Note: This bug is displayed in read-only format because the product is no longer active in Red Hat Bugzilla.

Bug 1438850

Summary: LiveMerge fails with libvirtError: Block copy still active. Disk not ready for pivot
Product: [oVirt] vdsm Reporter: Ala Hino <ahino>
Component: GeneralAssignee: Ala Hino <ahino>
Status: CLOSED CURRENTRELEASE QA Contact: Elad <ebenahar>
Severity: high Docs Contact:
Priority: unspecified    
Version: 4.17.28CC: ahino, alitke, amureini, bugs, creatmbox, eedri, jspanko, kgoldbla, mkalinin, mst, nsoffer, rabraham, stirabos, tnisan, ylavi
Target Milestone: ovirt-4.1.3Keywords: ZStream
Target Release: 4.19.16Flags: rule-engine: ovirt-4.1+
Hardware: Unspecified   
OS: Unspecified   
Whiteboard:
Fixed In Version: Doc Type: Bug Fix
Doc Text:
Cause: Testing completion of a live merge operation was incorrect, checking live merge progress value available via libvirt api which does not provide the status of a live merge operation. Consequence: Live merge was detected as completed before the operation was actually completed. Trying to finalize the merge operation failed repeatedly until the operation was actually completed, logging multiple errors during the process. Fix: Detect live merge completion using the libvirt xml. Result: Live merge operation will complete successfully without logging errors.
Story Points: ---
Clone Of: 1376580 Environment:
Last Closed: 2017-07-06 13:31:50 UTC Type: Bug
Regression: --- Mount Type: ---
Documentation: --- CRM:
Verified Versions: Category: ---
oVirt Team: Storage RHEL 7.3 requirements from Atomic Host:
Cloudforms Team: --- Target Upstream Version:
Embargoed:
Bug Depends On: 1376580    
Bug Blocks: 1427184, 1447437    
Attachments:
Description Flags
Engine Log
none
io during failing live merge
none
VDSM Log
none
vdsm log 2nd error
none
Task State none

Comment 1 Ala Hino 2017-04-04 14:40:54 UTC
Created attachment 1268683 [details]
Engine Log

Comment 2 Ala Hino 2017-04-04 14:42:05 UTC
Created attachment 1268684 [details]
io during failing live merge

Comment 3 Ala Hino 2017-04-04 14:43:15 UTC
Created attachment 1268685 [details]
VDSM Log

Comment 4 Ala Hino 2017-04-04 14:43:52 UTC
Created attachment 1268690 [details]
vdsm log 2nd error

Comment 5 Ala Hino 2017-04-04 14:44:20 UTC
Created attachment 1268700 [details]
Task State

Comment 6 Ala Hino 2017-04-04 14:48:57 UTC
Fix of this BZ will be based on handling libvirt events when pivot is ready.

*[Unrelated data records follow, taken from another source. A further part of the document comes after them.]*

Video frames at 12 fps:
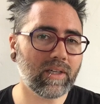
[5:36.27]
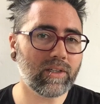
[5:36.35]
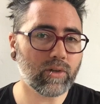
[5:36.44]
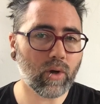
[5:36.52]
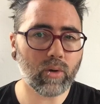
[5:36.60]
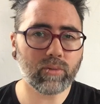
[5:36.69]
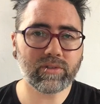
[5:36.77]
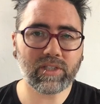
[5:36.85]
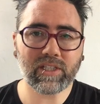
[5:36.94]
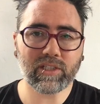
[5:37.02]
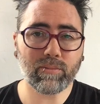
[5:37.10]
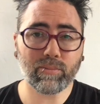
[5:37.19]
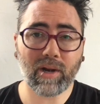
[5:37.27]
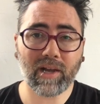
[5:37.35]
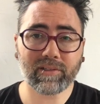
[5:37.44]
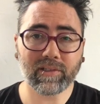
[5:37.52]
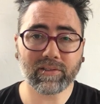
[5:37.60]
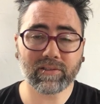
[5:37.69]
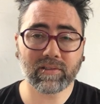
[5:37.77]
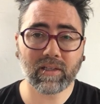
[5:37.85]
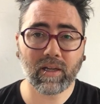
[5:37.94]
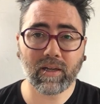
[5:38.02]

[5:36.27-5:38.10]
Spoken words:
in your own teaching practice,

Comment 7 Ala Hino 2017-04-19 09:45:10 UTC
*** Bug 1441941 has been marked as a duplicate of this bug. ***

Comment 8 Nir Soffer 2017-05-09 10:10:44 UTC
The attached patch (http://gerrit.ovirt.org/75954) does not fix the issue of slow
merge, I don't think we can fix the case when the vm is doing lot of io so the
merge never converge. Maybe this issue should be handled in qemu.

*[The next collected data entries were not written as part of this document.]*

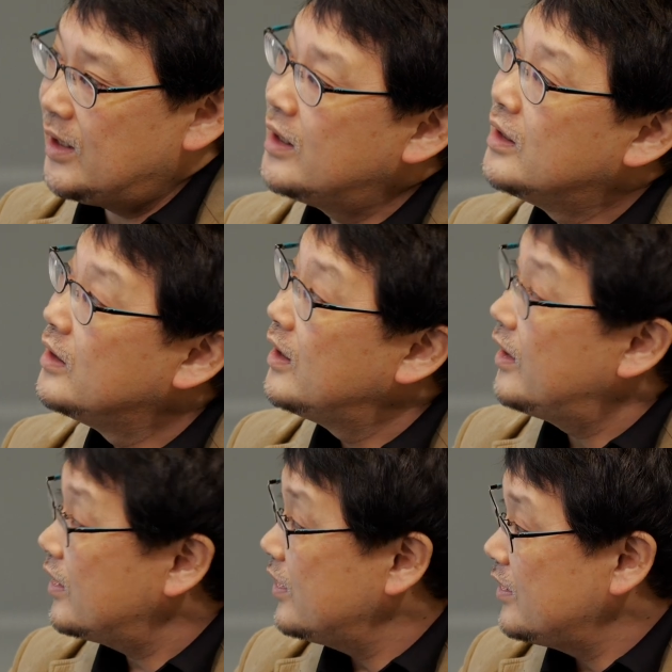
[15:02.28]
that
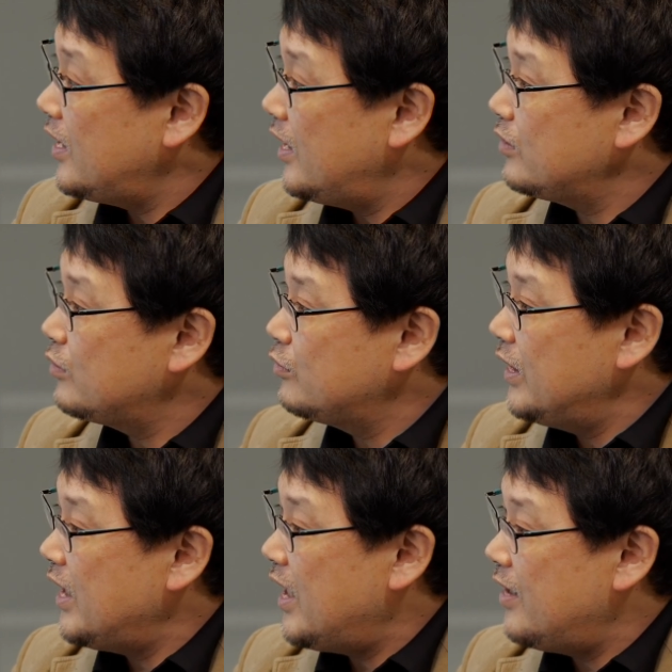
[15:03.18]
other than that,
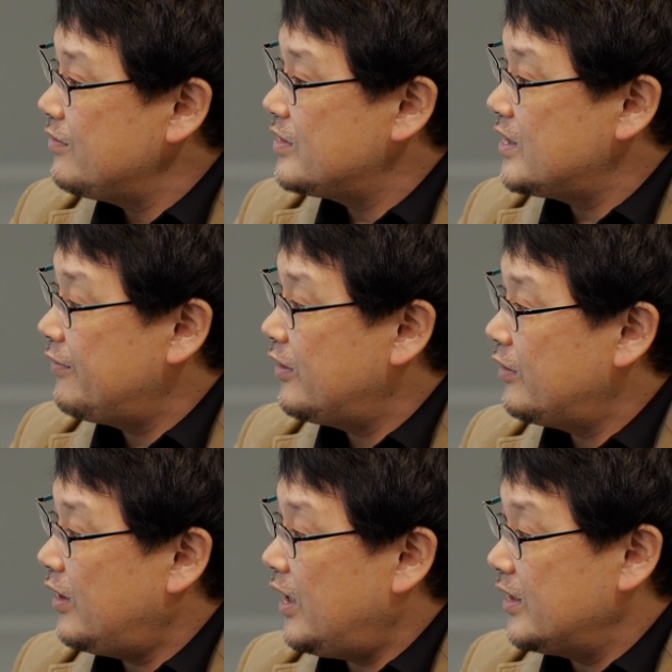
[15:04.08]
we have
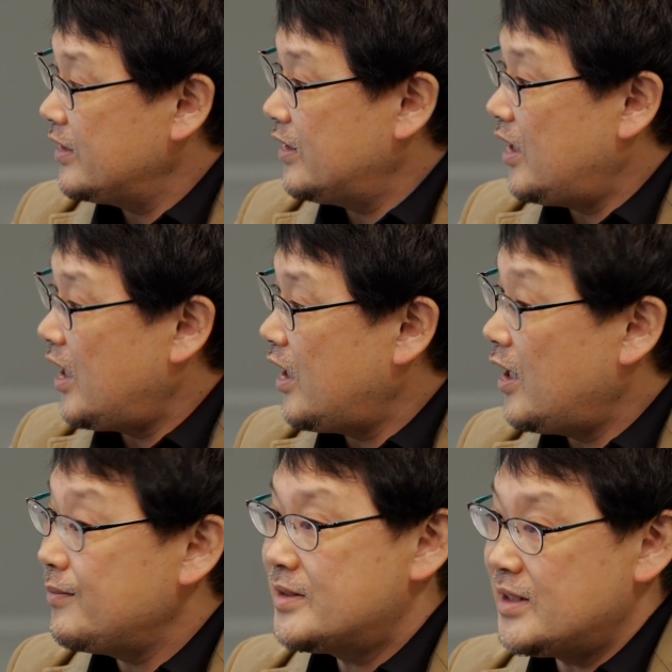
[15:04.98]
several other
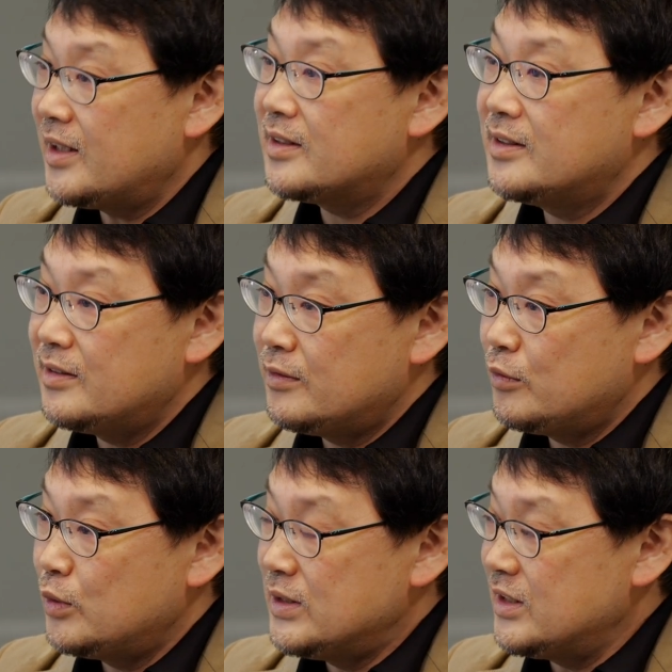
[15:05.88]
objects
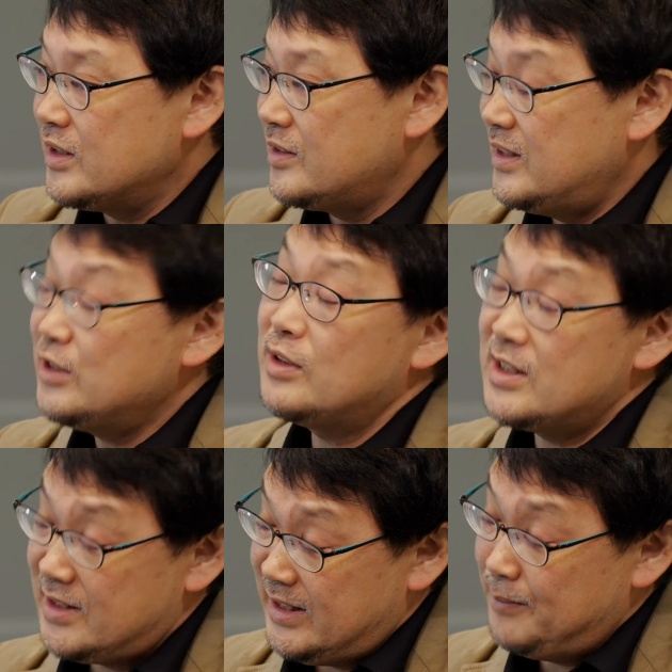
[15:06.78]
which is
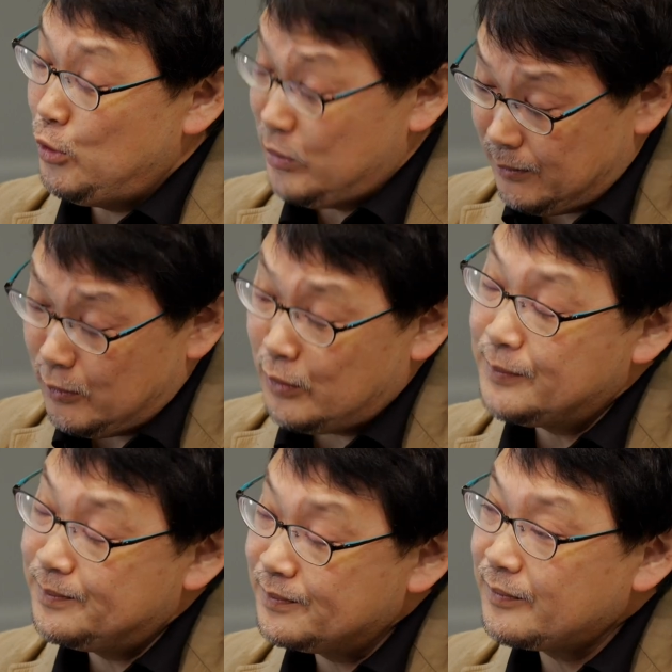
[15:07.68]
needlessly mutable.
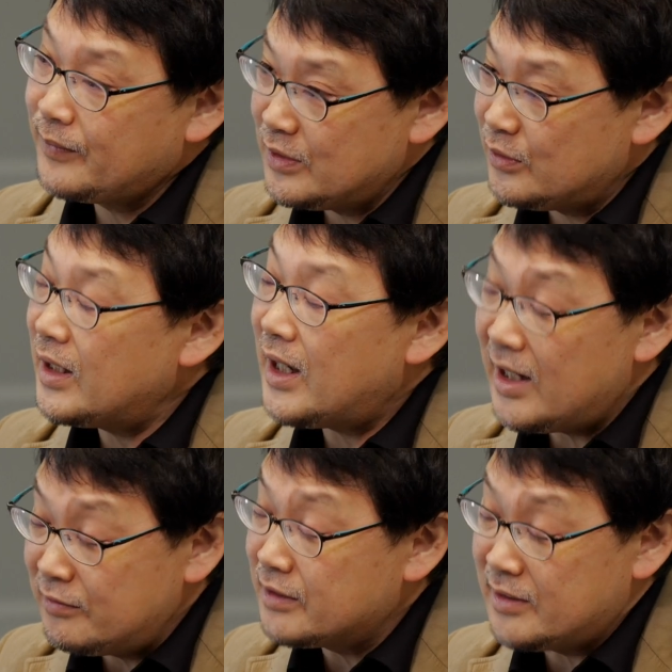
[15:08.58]
So that
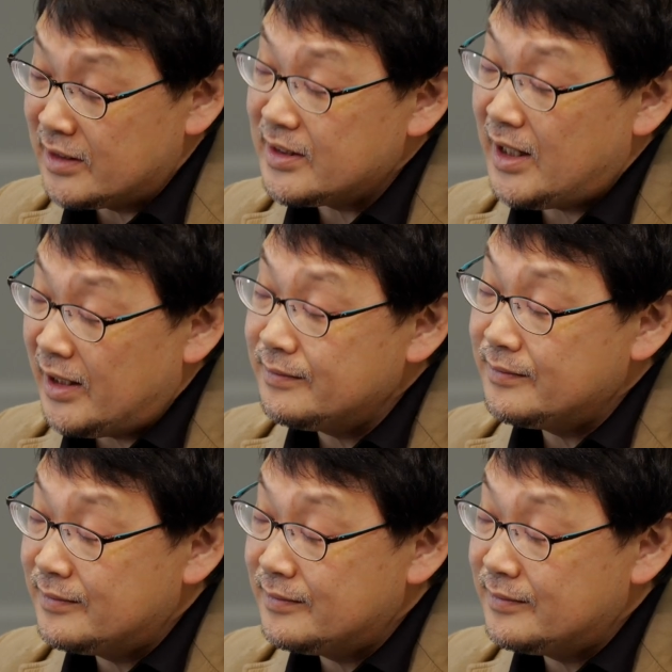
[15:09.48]
I regret that.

The patch does fix the issue of detecting when a block job is ready. Previously we
thought that the only way to detect this is using libvirt events, but with this
patch using libvirt events is an optimization that we should consider for future 
version, but for 4.1 we can use xml detection.

With this patch we can resolve this bug in 4.1.3.

Comment 9 Nir Soffer 2017-05-09 22:35:13 UTC
Removed patches copied when the patch was cloned, they are not relevant to this
bug.

Comment 10 Ala Hino 2017-05-16 08:19:59 UTC
(In reply to Nir Soffer from comment #8)
> The attached patch (http://gerrit.ovirt.org/75954) does not fix the issue of
> slow
> merge, I don't think we can fix the case when the vm is doing lot of io so
> the
> merge never converge. Maybe this issue should be handled in qemu.
> 
> The patch does fix the issue of detecting when a block job is ready.
> Previously we
> thought that the only way to detect this is using libvirt events, but with
> this
> patch using libvirt events is an optimization that we should consider for
> future 
> version, but for 4.1 we can use xml detection.
> 
> With this patch we can resolve this bug in 4.1.3.

Ack

Comment 13 Elad 2017-06-05 10:51:46 UTC
Nir, Ala, are the reproductions steps similar to https://bugzilla.redhat.com/show_bug.cgi?id=1376580#c30 ?

Comment 14 Ala Hino 2017-06-05 11:12:17 UTC
The bugs are related to pivot behavior; however, they are different.
This one fixes the logic used to determine when disk is ready for pivot.
The other one, nicely handles a use case where we try to do pivot while the disk isn't ready for pivot.
Actually, with this fix, we shouldn't encounter the previous bug.

Reproducing the "disk is not for ready pivot" isn't trivial and, somehow, we never were able to reproduce.

I believe that if you simply run live merge, the merge will successfully complete.

Comment 15 Elad 2017-06-05 11:49:50 UTC
Thanks Ala.

We're constantly executing the live merge test plan [1]. The latest execution with [2] ended with 100% success.


[1]
https://polarion.engineering.redhat.com/polarion/#/project/RHEVM3/wiki/Storage/3_5_Storage_Live_Merge

[2]
vdsm-4.19.17-1.el7ev.x86_64
libvirt-daemon-2.0.0-10.el7_3.9.x86_64
rhevm-4.1.3.1-0.1.el7.noarch